À l’heure où les défis liés à la santé reproductive, maternelle, néonatale et infantile demeurent une priorité de santé publique au Sénégal, 3CAP-Santé a réuni à Dakar plusieurs acteurs institutionnels, partenaires techniques et financiers ainsi que des représentants de la société civile autour d’un atelier de haut niveau de mobilisation des parties prenantes.

Cette rencontre qui a enregistré la participation de parlementaires, de la Direction de la Santé de la Mère et de l’Enfant (DSME) et des organisations membres de 3CAP-Santé, s’inscrit dans le cadre de la mise en œuvre de l’initiative de l’Alliance SASA et de Samasha au Sénégal.
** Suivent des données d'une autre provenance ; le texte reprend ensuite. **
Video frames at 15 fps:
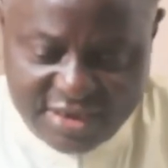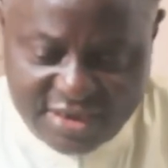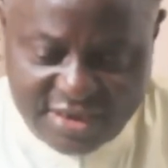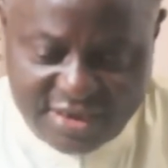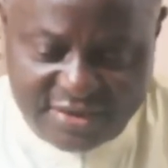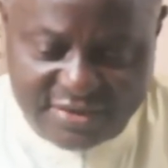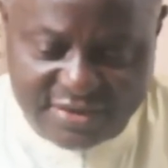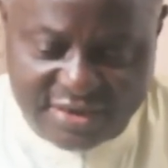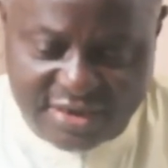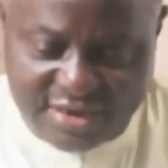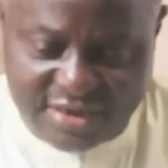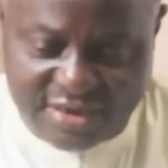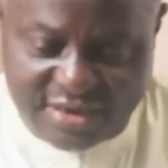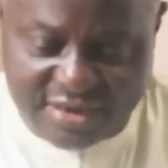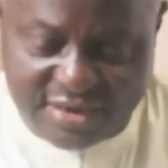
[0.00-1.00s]
And
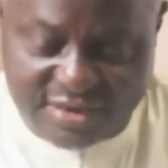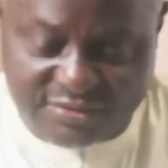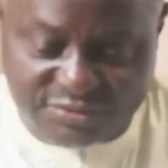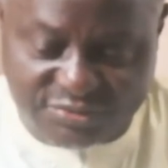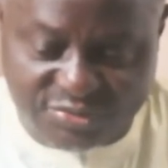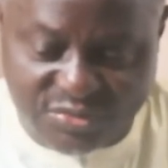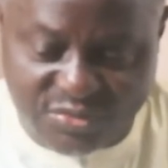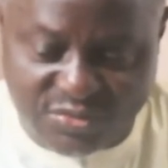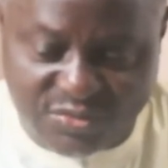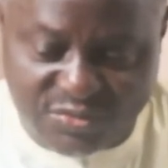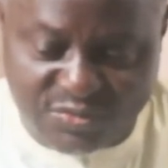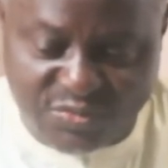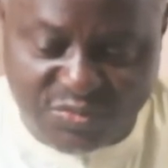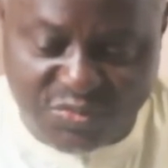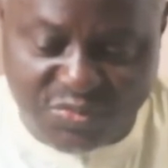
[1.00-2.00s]
so
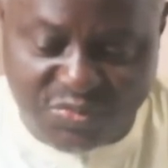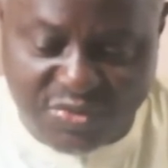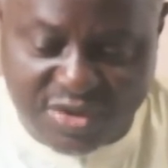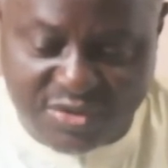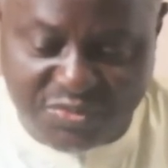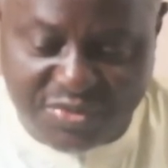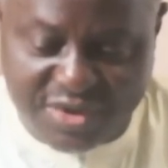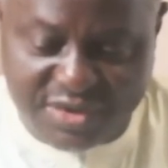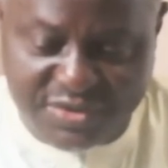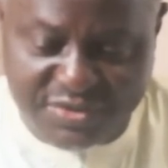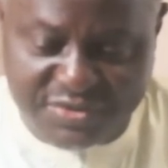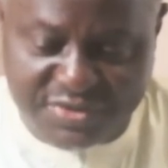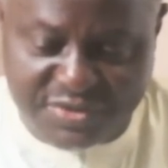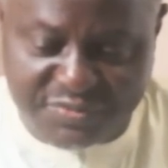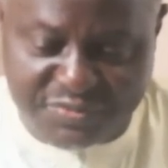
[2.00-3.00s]

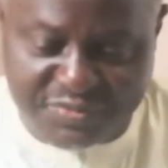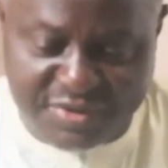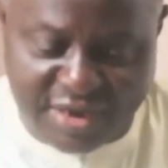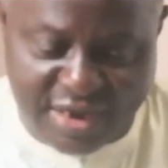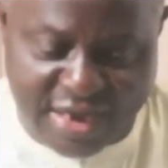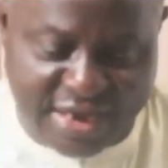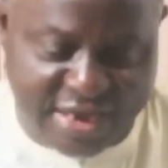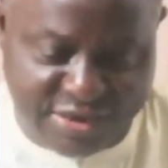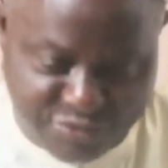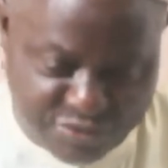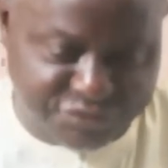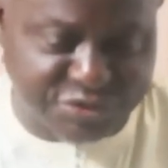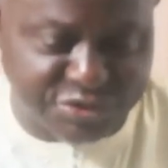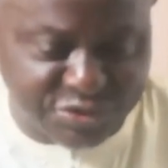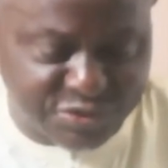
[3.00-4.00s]
when I
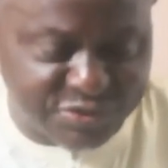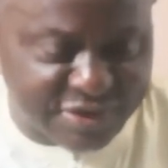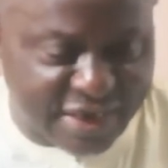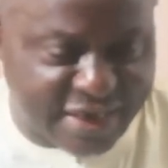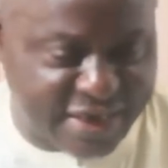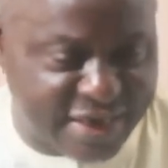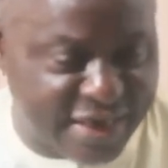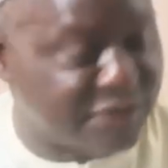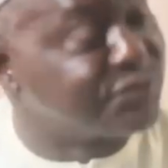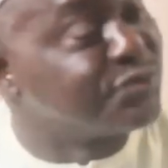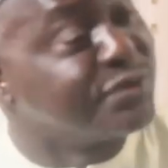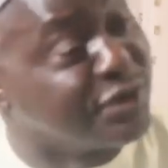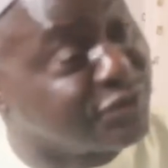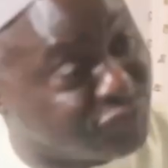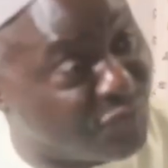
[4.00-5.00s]
continued, I had
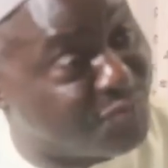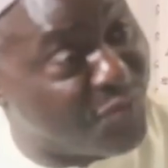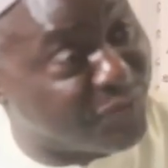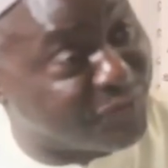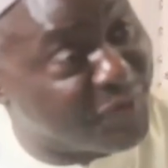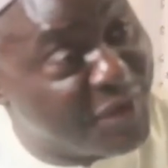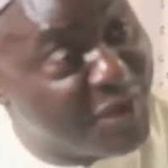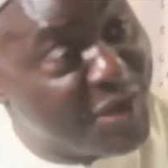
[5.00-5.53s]
to get support.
Elle vise à renforcer le plaidoyer en faveur de la couverture sanitaire universelle et du financement durable des programmes de santé reproductive, maternelle, néonatale et infantile.

Représentant le ministère de la Santé et de l’Hygiène publique, Cheikh Tidiane Gueye, conseiller technique, a salué une initiative qui vient appuyer les efforts déployés par l’État pour améliorer les indicateurs de santé de la mère et de l’enfant.

« Cette alliance regroupe trois organisations dont l’objectif principal est de soutenir le pays à travers le plaidoyer pour la mobilisation des ressources orientées vers la santé de la mère, de l’enfant et du nouveau-né », a-t-il déclaré.

Le représentant du ministère a rappelé les progrès importants enregistrés par le Sénégal ces dernières années en matière de réduction de la mortalité maternelle. « Nous sommes passés d’environ 510 décès pour 100 000 naissances à près de 150 aujourd’hui. C’est une baisse importante, mais les défis restent nombreux », a-t-il souligné.

Cheikh Tidiane Gueye a également insisté sur la nécessité pour le Sénégal de renforcer le financement domestique du système de santé afin de réduire la dépendance vis-à-vis des partenaires extérieurs.

De son côté, Patrick Mugirwa, Directeur régional PPDARO/SASA, a indiqué que cet atelier constitue une étape importante pour consolider les acquis et relever les défis persistants liés au financement de la santé reproductive et maternelle.

« Nous sommes ici pour soutenir l’élan déjà engagé dans le domaine de la santé de la mère, de l’enfant et de la planification familiale », a-t-il déclaré.

Selon lui, les échanges s’articulent autour de trois axes majeurs : la réduction du déficit de financement, l’accompagnement des politiques publiques afin de les rendre plus soutenables, ainsi que le renforcement d’un plaidoyer adapté au contexte actuel du Sénégal.

Il a par ailleurs insisté sur l’importance d’une approche collaborative impliquant les collectivités territoriales, les organisations communautaires et les populations à la base.